Note: It is HIGHLY recommended that you get an attorney to set this up for you. While this set-up worked for me, it may not be the best solution for you. However, with the ideas presented here, it may give your attorney what they need in order to create the correct solution for you.
Update: A few members and one of my staff members informed me of an attorney bashing this solution. I was tempted to remove this video from public view and only have it available to my members, but as one member said, “Jerry, there is a reason for all of those lawyer jokes.” Good point. The video will remain online.
The following is my response:
1. First of all, his “solution” is that you physically move to another state. In this real estate market, do you think you can sell your house? And while you are waiting your income is either slashed in half or gone altogether. Your lifestyle will greatly suffer. And what happens when the state you move to passes this law, are you going to move again? Vegas is a great place to visit, but you couldn’t pay me to live there. That is not a solution.
2. Collecting these taxes is unconstitutional until the federal law is overturned. States are claiming that affiliates represent a “physical presence” in the state, and thereby, the merchant has to collect sales taxes. It is absurd to believe that an affiliate represents a “physical presence”. The courts will probably argue about this for years.

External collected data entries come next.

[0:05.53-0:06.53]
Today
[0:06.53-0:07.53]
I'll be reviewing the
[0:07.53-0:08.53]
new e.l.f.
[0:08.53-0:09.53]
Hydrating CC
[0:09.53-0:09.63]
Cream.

3. What would you rather have, paying a slightly higher tax rate on 100% of your income or the same tax rate you pay right now on 50% or 0% of your income? Yeah, I thought so. The bottom line here is getting you BACK in business quickly, not twiddling your thumbs and paying $20-30k to move to a state you don’t want to live in away from family and friends.
4. And as for traveling for meetings of shareholders and such, I have had a foreign company in another state for years and I’ve never had to personally show up to a shareholders meeting. They are all done through the mail and over the phone. Besides, if I did, I’m in Vegas twice a year. What affiliate DOESN’T want to go to Vegas at least once a year?
5. He then makes a pitch that you need a good internet attorney. Oh, he just happens to be one. Big surprise.
The solution I present isn’t my opinion, it is the solution my attorney and tax accountant came up with. I should also add my merchants, who terminated my accounts, were very helpful in providing advice to ensure their needs were met. I was in full communication with them through this process (you should too). As I state in the video, discuss this solution with your attorney. They know your business the best. But chances are, if they set you up correctly the first time, you already have a corporation setup in Nevada or Delaware for tax purposes. All you are doing is setting up a physical presence there remotely, and you are setting up a corporation in your home state to protect you from future IRS audits which are coming soon.
My solution has passed all the audits and I am confident that this is not unethical that I am posting this publicly. After all, all of my accounts are fully restored, which is exactly what you want.